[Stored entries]
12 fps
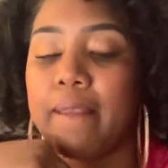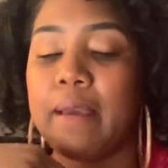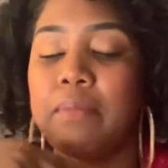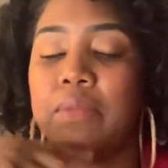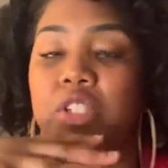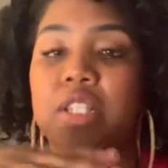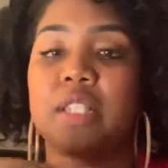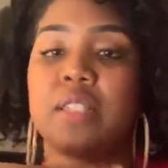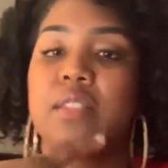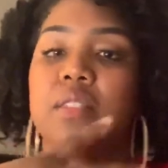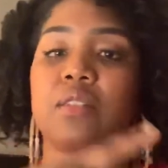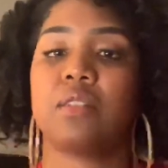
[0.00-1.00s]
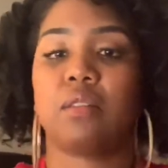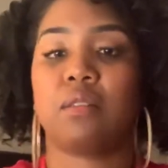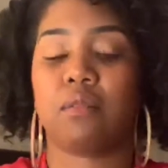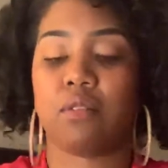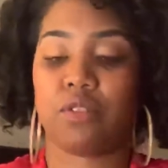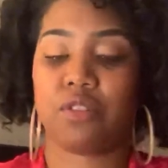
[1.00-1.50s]
I'm just
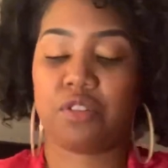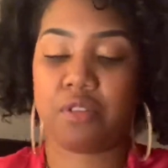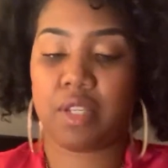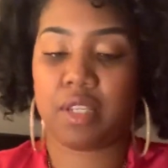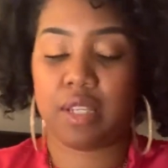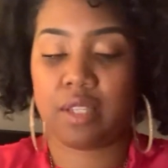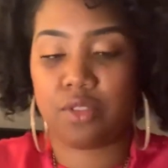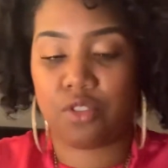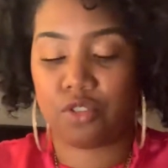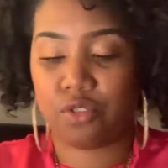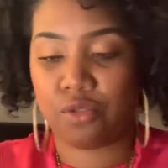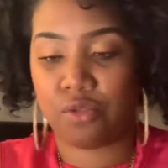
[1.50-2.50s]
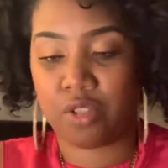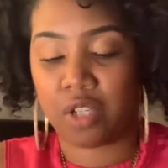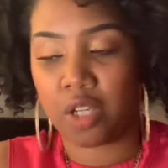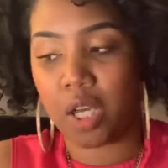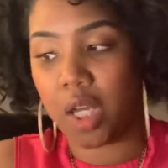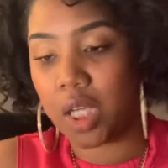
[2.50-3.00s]
tuning into the
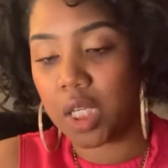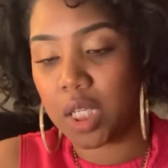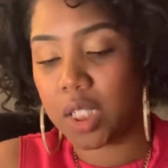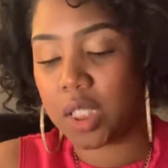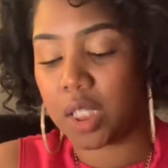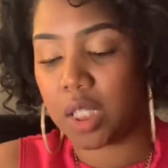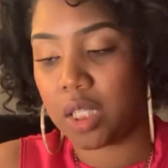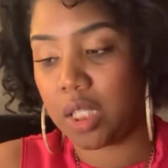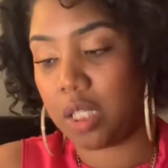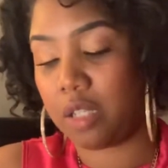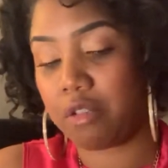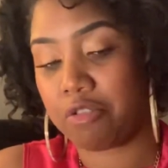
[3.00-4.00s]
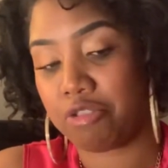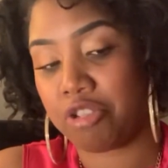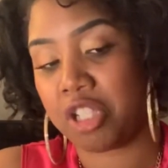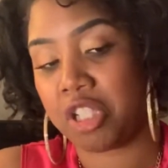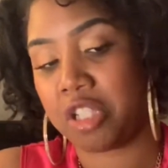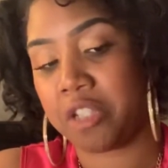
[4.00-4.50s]
cards and the
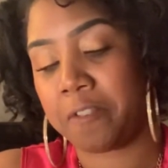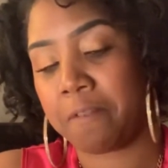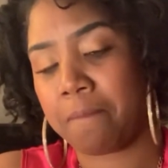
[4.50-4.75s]
energy.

__PROBLEM DETAILS__:
Only the records are wanted, copied exactly, with the pictures dropped.

__ANSWER TO THE PROBLEM__:
12 fps
[0.00-1.00s]
[1.00-1.50s]
I'm just
[1.50-2.50s]
[2.50-3.00s]
tuning into the
[3.00-4.00s]
[4.00-4.50s]
cards and the
[4.50-4.75s]
energy.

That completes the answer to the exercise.